Today, my spin class my instructor emphasized the key contributing factors to improving your metabolic efficiency and the relative weight they carry in the big picture.

  • 20% - Exercise (combination of strength training & cardio)
  • 40% - Good nutrition (including water)
  • 40% - Adequate sleep

Then, I came across this article today that was interesting. It from an expert on MSN, Martica Hearner, about making time to exercise with a busy lifestyle. I really like her advice.

"Keep in mind that not only does sleep play a role, but some people are morning people and some people are night people. So how alert and energized you are during morning or evening workouts may depend on your natural biological rhythm."

So the key is it's all about knowing yourself. When you're trying to achieve lifestyle balance, focus on priorities is key. Your priorities help you logically where to spend your energy and time, while knowing your personal strengths/weaknesses and body conditions.

Go ahead....empower yourself to get some sleep. Now, I will take my own advice and go to bed!

Saturday, March 7, 2009

Satisfy Your Sweet Tooth With Simple & Delicious Chocolate Cake

Last month, we cooked a meal with friends. My friend, Betsy, baked a perfect, super moist chocolate cake. She dusted it with powdered sugar and served it with cut strawberries that we brought. She shared her recipe with me and I made the cake for Valentine's Day dinner.

  • 1 cup flour
  • 1 cup sugar
  • 1 tsp baking powder
  • 1 tsp baking soda
  • 1/4 tsp salt
  • 1/2 cup unsweetened cocoa powder
  • 1 cup brewed coffee (or hot water)
  • 1 egg
  • 1/4 cup butter, melted
  • 1/2 tsp vanilla extract
  • 2 tbs powdered sugar

Mix dry ingredients together with the brewed coffee (or hot water). Add egg and butter. Mix well. Pour into a greased 8-inch baking pan (round or square). Bake at 350 degrees for 30 minutes. Test for doneness with a toothpick.Cool. Dust with powdered sugar. Cut and serve.

Thursday, March 5, 2009

Breakfast Idea

Isn't breakfast one of the most important meals of the day? I think that's true because if you don't a proper breakfast, you might overeat at lunch or gorge on high-fat or high-sugar foods without thinking.

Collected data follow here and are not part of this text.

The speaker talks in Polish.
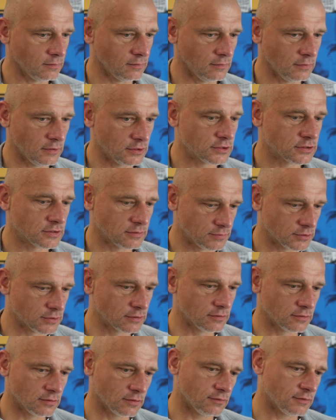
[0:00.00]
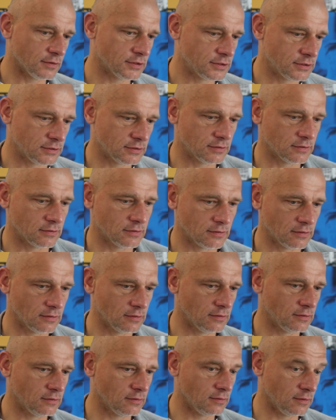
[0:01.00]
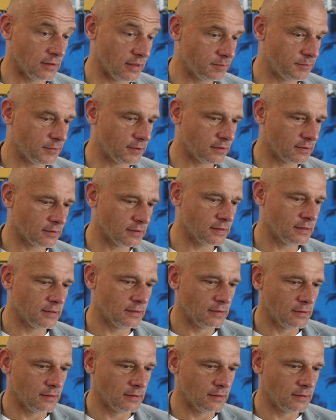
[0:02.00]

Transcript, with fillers: jeszcze przygotować e, lepiej,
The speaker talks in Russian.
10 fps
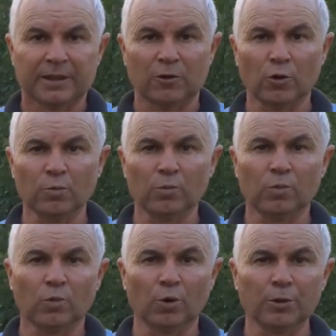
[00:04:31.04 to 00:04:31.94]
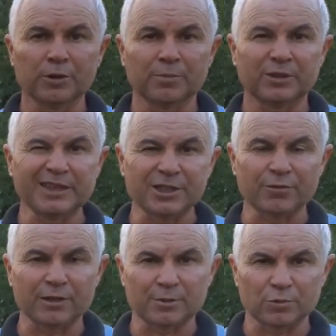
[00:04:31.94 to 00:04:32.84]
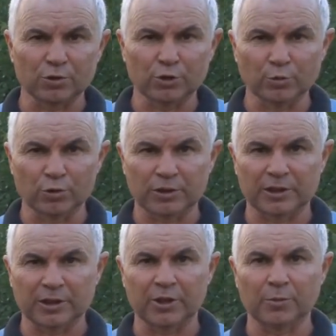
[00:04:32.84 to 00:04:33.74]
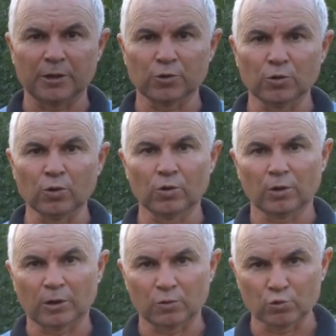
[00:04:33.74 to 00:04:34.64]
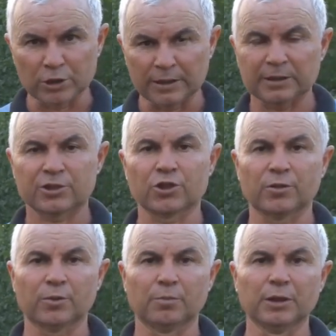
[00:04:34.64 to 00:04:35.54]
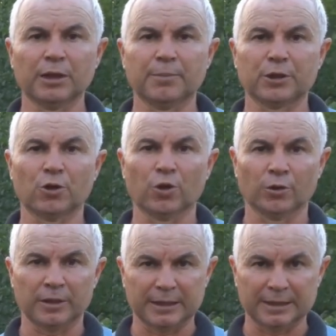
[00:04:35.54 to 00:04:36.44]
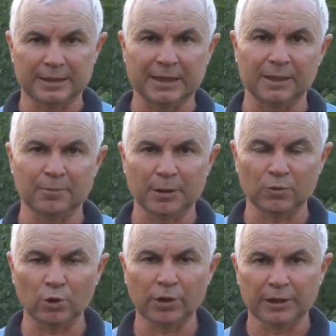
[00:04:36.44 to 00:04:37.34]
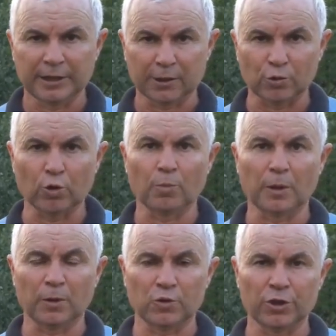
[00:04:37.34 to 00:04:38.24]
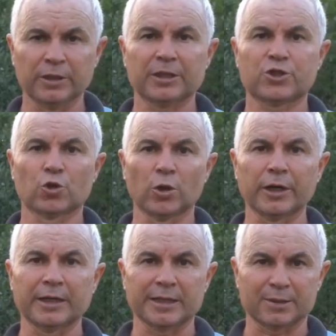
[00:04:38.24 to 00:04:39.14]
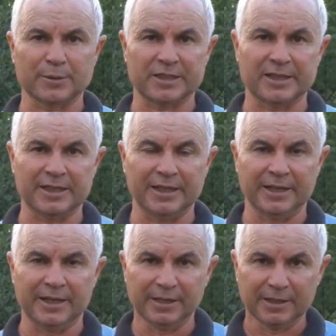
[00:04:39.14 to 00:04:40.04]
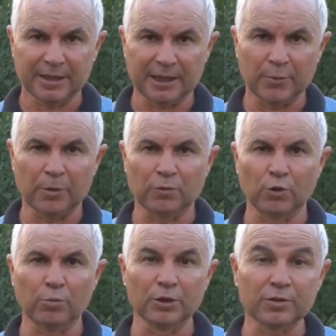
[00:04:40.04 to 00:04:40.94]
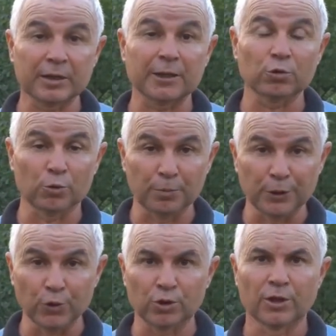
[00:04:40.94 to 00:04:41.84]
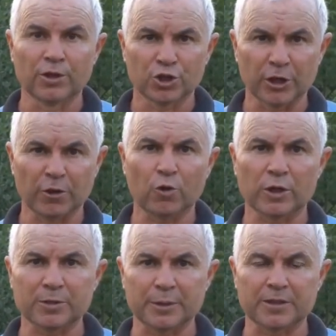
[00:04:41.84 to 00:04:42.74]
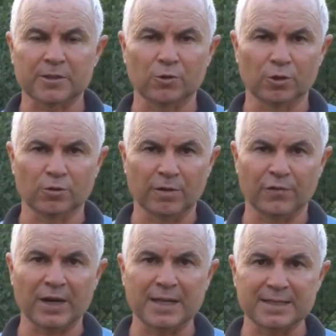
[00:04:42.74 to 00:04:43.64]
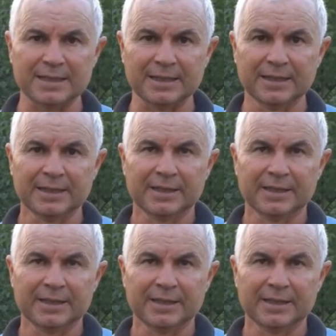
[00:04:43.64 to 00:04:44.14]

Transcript: Таким образом, в 1893 году а, уже э, был определен э, данный подвой, который получил широкое распространение. Данный подвой был на тот период широко распространен во Франции.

For people that exercise in the morning or at lunch, or even for people that can't eat a lot first thing in the morning, this idea may work for you. Consider flipping around your breakfast meal. Try a small snack when you wake up before you leave the house and then have a more substantial breakfast later at work or school.

For example, I wake up early and have a long commute to work. And most days, I workout at lunch, which means I won't eat lunch until 1:30pm. My breakfast needs to be substantial enough to give me the energy to workout at lunch and get me through to the afternoon without fainting. 5:45am to 1:30pm is a long time so here's a typical morning meal and snack.

6:15am Fruit Smoothie

  • 1/2 c milk, 1/2 c water, 1/2 scoop whey protein powder, and 1/2 banana or other fruit - strawberry, blackberry, blueberry, mango, peach, etc

9:00am Breakfast

  • Oatmeal with flax, apple/pear, nuts, and milk
  • Eggs (1 whole + 2 whites) with turkey bacon, lowfat cheese on toast
  • Avocado, tomato and lowfat cheese on toast with milk
  • Lean ham, tomato, lowfat cheese on a high-fiber bagel
  • Yogurt with granola, nuts, and fruit

You may want to adjust your meals to see which foods provide you the most energy and fuel throughout the day. These are examples that work for me. Also, if you are extremely active, you will need to increase your portion sizes based on your typical calorie count for the day.